##### Data to process #####

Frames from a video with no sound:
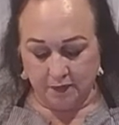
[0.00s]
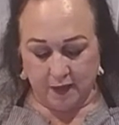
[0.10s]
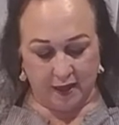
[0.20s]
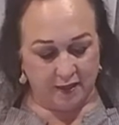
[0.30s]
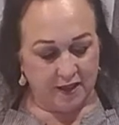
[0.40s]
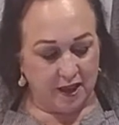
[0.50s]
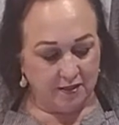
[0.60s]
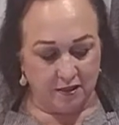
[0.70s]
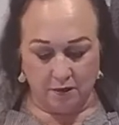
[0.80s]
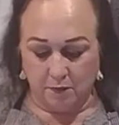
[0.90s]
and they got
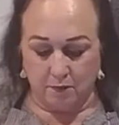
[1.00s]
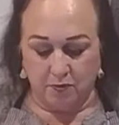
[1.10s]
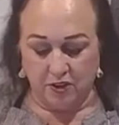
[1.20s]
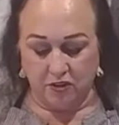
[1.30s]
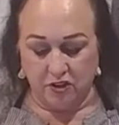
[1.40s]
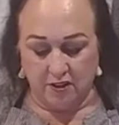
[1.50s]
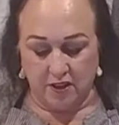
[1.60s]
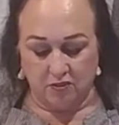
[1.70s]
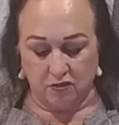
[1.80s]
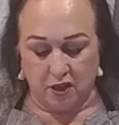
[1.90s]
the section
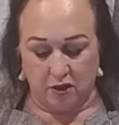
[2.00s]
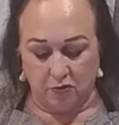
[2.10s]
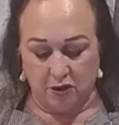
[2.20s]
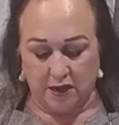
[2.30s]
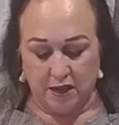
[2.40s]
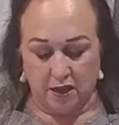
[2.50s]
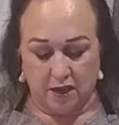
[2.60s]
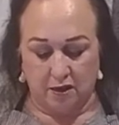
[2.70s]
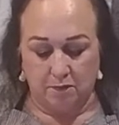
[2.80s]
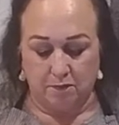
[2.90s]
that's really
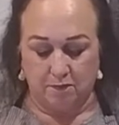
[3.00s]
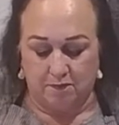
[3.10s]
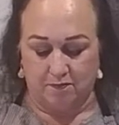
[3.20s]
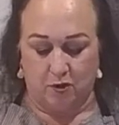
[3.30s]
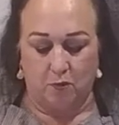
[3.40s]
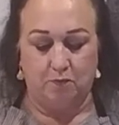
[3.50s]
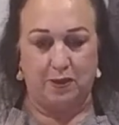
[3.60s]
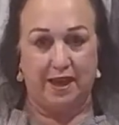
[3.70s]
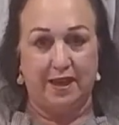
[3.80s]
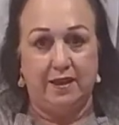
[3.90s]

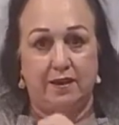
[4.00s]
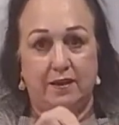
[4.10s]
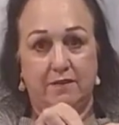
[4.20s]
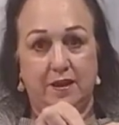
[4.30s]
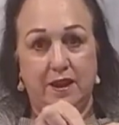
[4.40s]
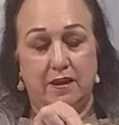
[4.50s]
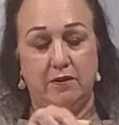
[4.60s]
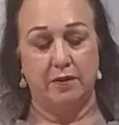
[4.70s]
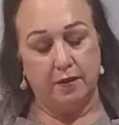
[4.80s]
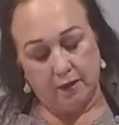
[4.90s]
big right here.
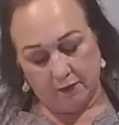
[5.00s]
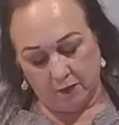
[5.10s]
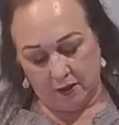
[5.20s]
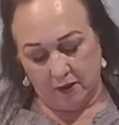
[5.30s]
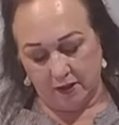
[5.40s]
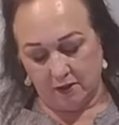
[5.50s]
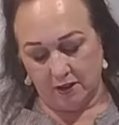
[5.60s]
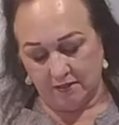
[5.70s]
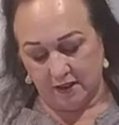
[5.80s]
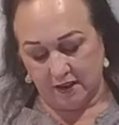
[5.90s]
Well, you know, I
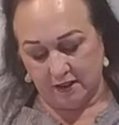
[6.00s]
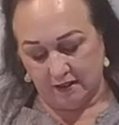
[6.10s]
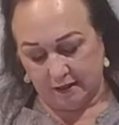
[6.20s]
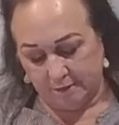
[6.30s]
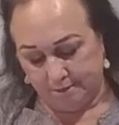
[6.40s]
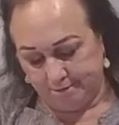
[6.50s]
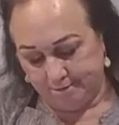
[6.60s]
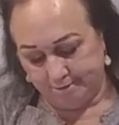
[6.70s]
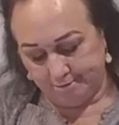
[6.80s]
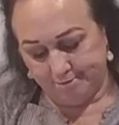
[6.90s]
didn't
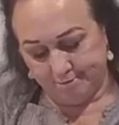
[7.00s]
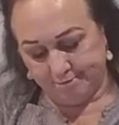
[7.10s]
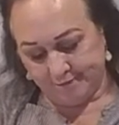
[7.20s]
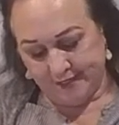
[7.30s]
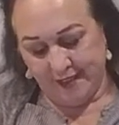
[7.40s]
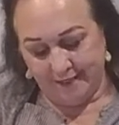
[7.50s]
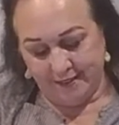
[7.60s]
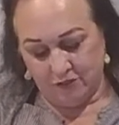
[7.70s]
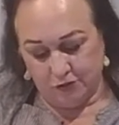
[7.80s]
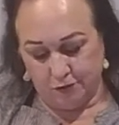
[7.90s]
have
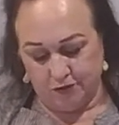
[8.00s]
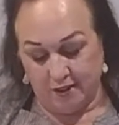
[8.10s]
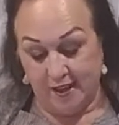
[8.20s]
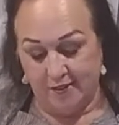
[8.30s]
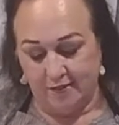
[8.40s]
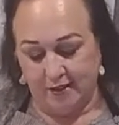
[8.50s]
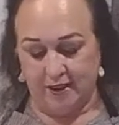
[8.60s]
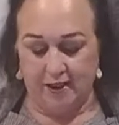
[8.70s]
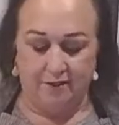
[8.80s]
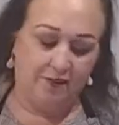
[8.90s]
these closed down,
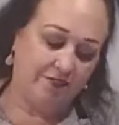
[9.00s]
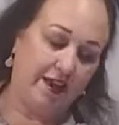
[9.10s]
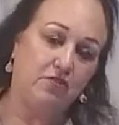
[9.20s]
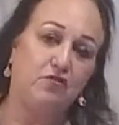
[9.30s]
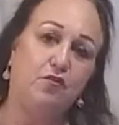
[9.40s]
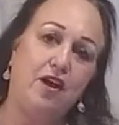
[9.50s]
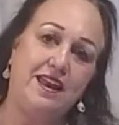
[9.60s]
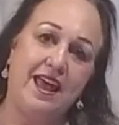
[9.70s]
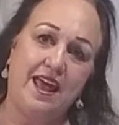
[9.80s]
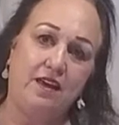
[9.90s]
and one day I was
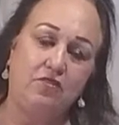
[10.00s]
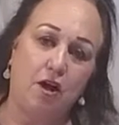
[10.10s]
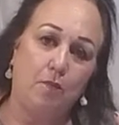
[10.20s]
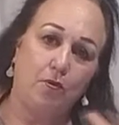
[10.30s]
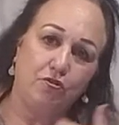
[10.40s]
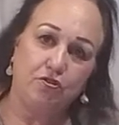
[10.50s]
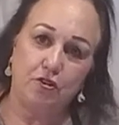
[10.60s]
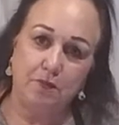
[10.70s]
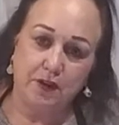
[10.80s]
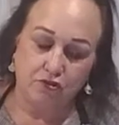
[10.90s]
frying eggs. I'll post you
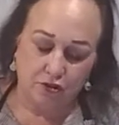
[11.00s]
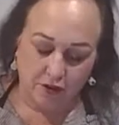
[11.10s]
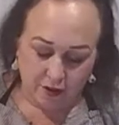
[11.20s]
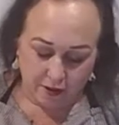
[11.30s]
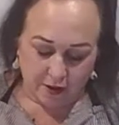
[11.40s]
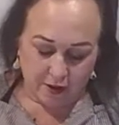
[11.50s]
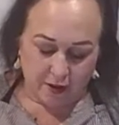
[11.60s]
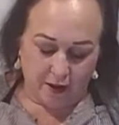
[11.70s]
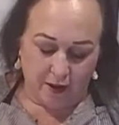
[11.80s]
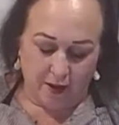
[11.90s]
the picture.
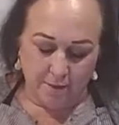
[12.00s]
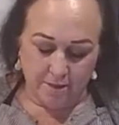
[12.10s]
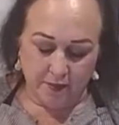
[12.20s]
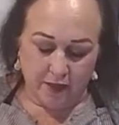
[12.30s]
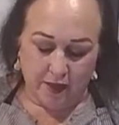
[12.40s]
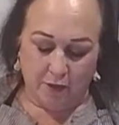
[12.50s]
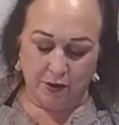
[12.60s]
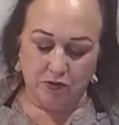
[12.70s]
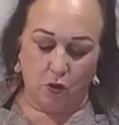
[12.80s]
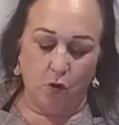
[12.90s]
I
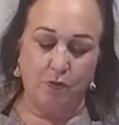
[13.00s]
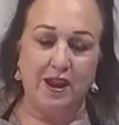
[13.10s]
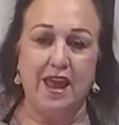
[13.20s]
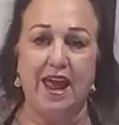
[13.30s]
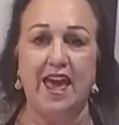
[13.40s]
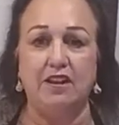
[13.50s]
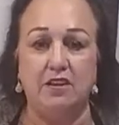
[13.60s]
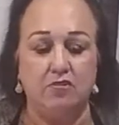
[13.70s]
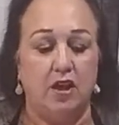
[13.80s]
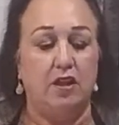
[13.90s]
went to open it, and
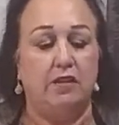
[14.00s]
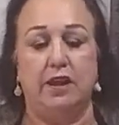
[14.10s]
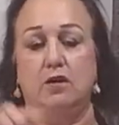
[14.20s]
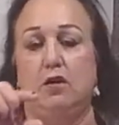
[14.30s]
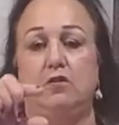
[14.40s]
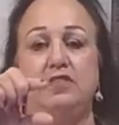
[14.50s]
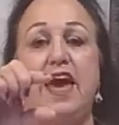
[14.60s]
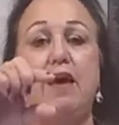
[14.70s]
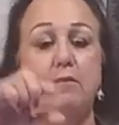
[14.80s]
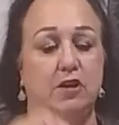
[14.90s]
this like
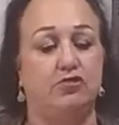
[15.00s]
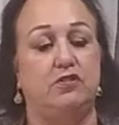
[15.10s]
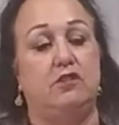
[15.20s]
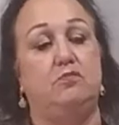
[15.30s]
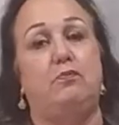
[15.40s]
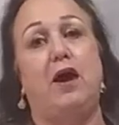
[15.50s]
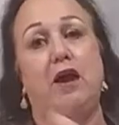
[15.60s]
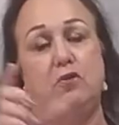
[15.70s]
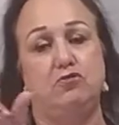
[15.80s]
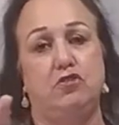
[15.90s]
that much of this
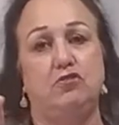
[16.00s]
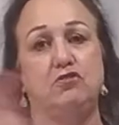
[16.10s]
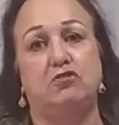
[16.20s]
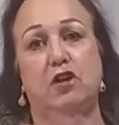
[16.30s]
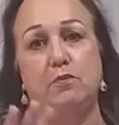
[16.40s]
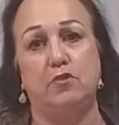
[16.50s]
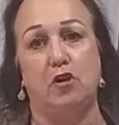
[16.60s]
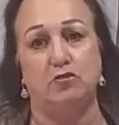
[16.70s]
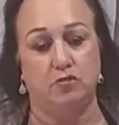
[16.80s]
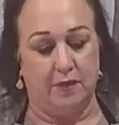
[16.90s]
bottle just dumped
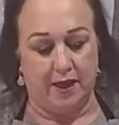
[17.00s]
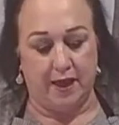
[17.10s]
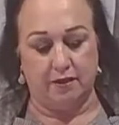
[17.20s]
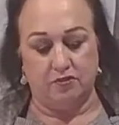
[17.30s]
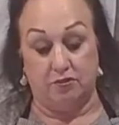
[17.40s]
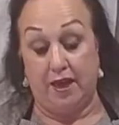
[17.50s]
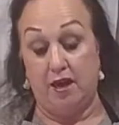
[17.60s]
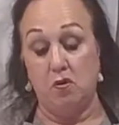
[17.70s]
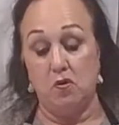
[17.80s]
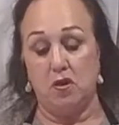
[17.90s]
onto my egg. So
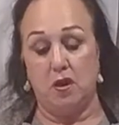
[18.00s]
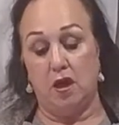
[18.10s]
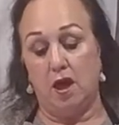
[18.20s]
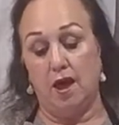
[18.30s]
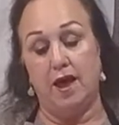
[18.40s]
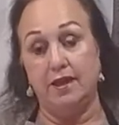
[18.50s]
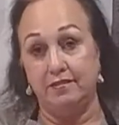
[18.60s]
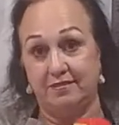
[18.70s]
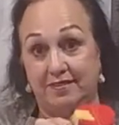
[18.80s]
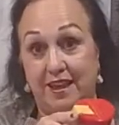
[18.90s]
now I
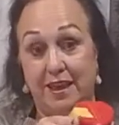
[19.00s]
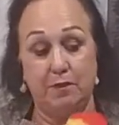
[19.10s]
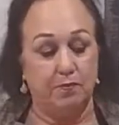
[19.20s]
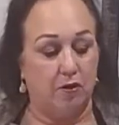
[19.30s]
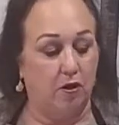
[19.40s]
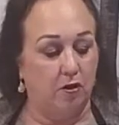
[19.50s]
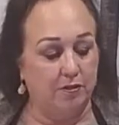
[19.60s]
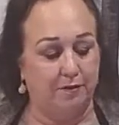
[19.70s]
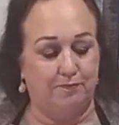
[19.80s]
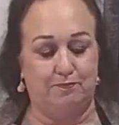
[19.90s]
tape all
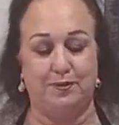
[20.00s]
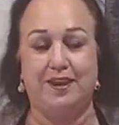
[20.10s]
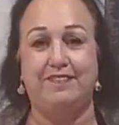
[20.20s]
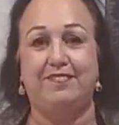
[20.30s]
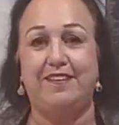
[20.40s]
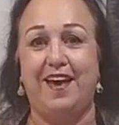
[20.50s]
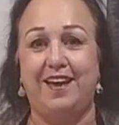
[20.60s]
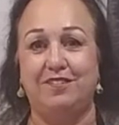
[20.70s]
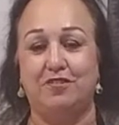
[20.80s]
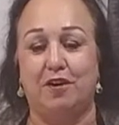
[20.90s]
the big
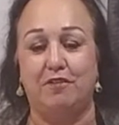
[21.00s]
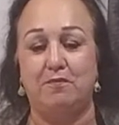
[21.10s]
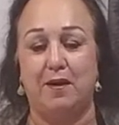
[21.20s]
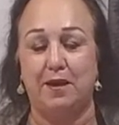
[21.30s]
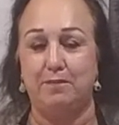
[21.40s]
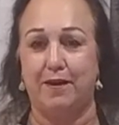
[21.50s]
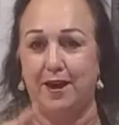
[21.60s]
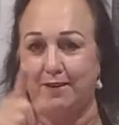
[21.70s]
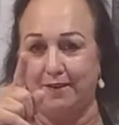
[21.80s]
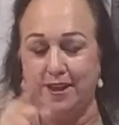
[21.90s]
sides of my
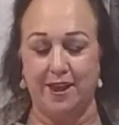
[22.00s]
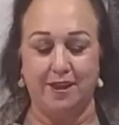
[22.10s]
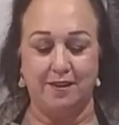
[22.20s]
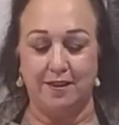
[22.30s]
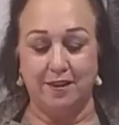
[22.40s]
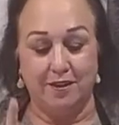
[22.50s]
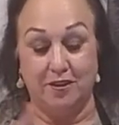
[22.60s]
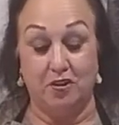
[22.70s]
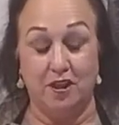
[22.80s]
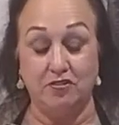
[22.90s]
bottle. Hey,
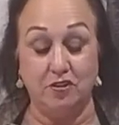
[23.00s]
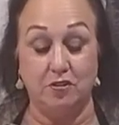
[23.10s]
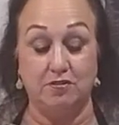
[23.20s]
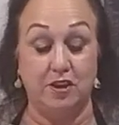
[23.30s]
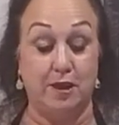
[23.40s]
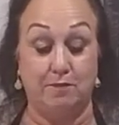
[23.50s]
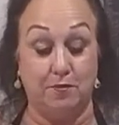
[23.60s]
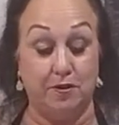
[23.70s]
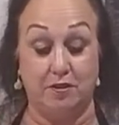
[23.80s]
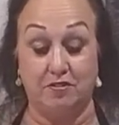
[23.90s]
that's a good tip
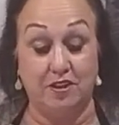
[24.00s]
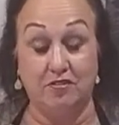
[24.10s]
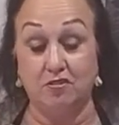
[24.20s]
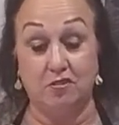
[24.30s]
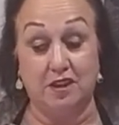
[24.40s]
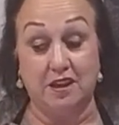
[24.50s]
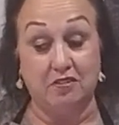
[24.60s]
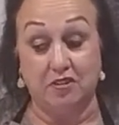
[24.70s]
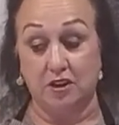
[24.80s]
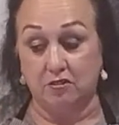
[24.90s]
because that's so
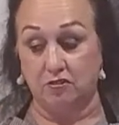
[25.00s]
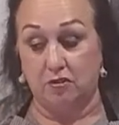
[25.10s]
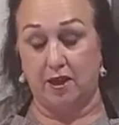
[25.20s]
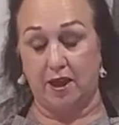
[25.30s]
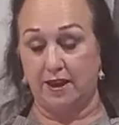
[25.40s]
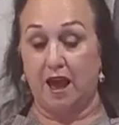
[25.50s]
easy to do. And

#####

● The problem:
Reproduce every entry word for word, but skip any pictures.

● Solution to the exercise:
Frames from a video with no sound:
[0.00s]
[0.10s]
[0.20s]
[0.30s]
[0.40s]
[0.50s]
[0.60s]
[0.70s]
[0.80s]
[0.90s]
and they got
[1.00s]
[1.10s]
[1.20s]
[1.30s]
[1.40s]
[1.50s]
[1.60s]
[1.70s]
[1.80s]
[1.90s]
the section
[2.00s]
[2.10s]
[2.20s]
[2.30s]
[2.40s]
[2.50s]
[2.60s]
[2.70s]
[2.80s]
[2.90s]
that's really
[3.00s]
[3.10s]
[3.20s]
[3.30s]
[3.40s]
[3.50s]
[3.60s]
[3.70s]
[3.80s]
[3.90s]

[4.00s]
[4.10s]
[4.20s]
[4.30s]
[4.40s]
[4.50s]
[4.60s]
[4.70s]
[4.80s]
[4.90s]
big right here.
[5.00s]
[5.10s]
[5.20s]
[5.30s]
[5.40s]
[5.50s]
[5.60s]
[5.70s]
[5.80s]
[5.90s]
Well, you know, I
[6.00s]
[6.10s]
[6.20s]
[6.30s]
[6.40s]
[6.50s]
[6.60s]
[6.70s]
[6.80s]
[6.90s]
didn't
[7.00s]
[7.10s]
[7.20s]
[7.30s]
[7.40s]
[7.50s]
[7.60s]
[7.70s]
[7.80s]
[7.90s]
have
[8.00s]
[8.10s]
[8.20s]
[8.30s]
[8.40s]
[8.50s]
[8.60s]
[8.70s]
[8.80s]
[8.90s]
these closed down,
[9.00s]
[9.10s]
[9.20s]
[9.30s]
[9.40s]
[9.50s]
[9.60s]
[9.70s]
[9.80s]
[9.90s]
and one day I was
[10.00s]
[10.10s]
[10.20s]
[10.30s]
[10.40s]
[10.50s]
[10.60s]
[10.70s]
[10.80s]
[10.90s]
frying eggs. I'll post you
[11.00s]
[11.10s]
[11.20s]
[11.30s]
[11.40s]
[11.50s]
[11.60s]
[11.70s]
[11.80s]
[11.90s]
the picture.
[12.00s]
[12.10s]
[12.20s]
[12.30s]
[12.40s]
[12.50s]
[12.60s]
[12.70s]
[12.80s]
[12.90s]
I
[13.00s]
[13.10s]
[13.20s]
[13.30s]
[13.40s]
[13.50s]
[13.60s]
[13.70s]
[13.80s]
[13.90s]
went to open it, and
[14.00s]
[14.10s]
[14.20s]
[14.30s]
[14.40s]
[14.50s]
[14.60s]
[14.70s]
[14.80s]
[14.90s]
this like
[15.00s]
[15.10s]
[15.20s]
[15.30s]
[15.40s]
[15.50s]
[15.60s]
[15.70s]
[15.80s]
[15.90s]
that much of this
[16.00s]
[16.10s]
[16.20s]
[16.30s]
[16.40s]
[16.50s]
[16.60s]
[16.70s]
[16.80s]
[16.90s]
bottle just dumped
[17.00s]
[17.10s]
[17.20s]
[17.30s]
[17.40s]
[17.50s]
[17.60s]
[17.70s]
[17.80s]
[17.90s]
onto my egg. So
[18.00s]
[18.10s]
[18.20s]
[18.30s]
[18.40s]
[18.50s]
[18.60s]
[18.70s]
[18.80s]
[18.90s]
now I
[19.00s]
[19.10s]
[19.20s]
[19.30s]
[19.40s]
[19.50s]
[19.60s]
[19.70s]
[19.80s]
[19.90s]
tape all
[20.00s]
[20.10s]
[20.20s]
[20.30s]
[20.40s]
[20.50s]
[20.60s]
[20.70s]
[20.80s]
[20.90s]
the big
[21.00s]
[21.10s]
[21.20s]
[21.30s]
[21.40s]
[21.50s]
[21.60s]
[21.70s]
[21.80s]
[21.90s]
sides of my
[22.00s]
[22.10s]
[22.20s]
[22.30s]
[22.40s]
[22.50s]
[22.60s]
[22.70s]
[22.80s]
[22.90s]
bottle. Hey,
[23.00s]
[23.10s]
[23.20s]
[23.30s]
[23.40s]
[23.50s]
[23.60s]
[23.70s]
[23.80s]
[23.90s]
that's a good tip
[24.00s]
[24.10s]
[24.20s]
[24.30s]
[24.40s]
[24.50s]
[24.60s]
[24.70s]
[24.80s]
[24.90s]
because that's so
[25.00s]
[25.10s]
[25.20s]
[25.30s]
[25.40s]
[25.50s]
easy to do. And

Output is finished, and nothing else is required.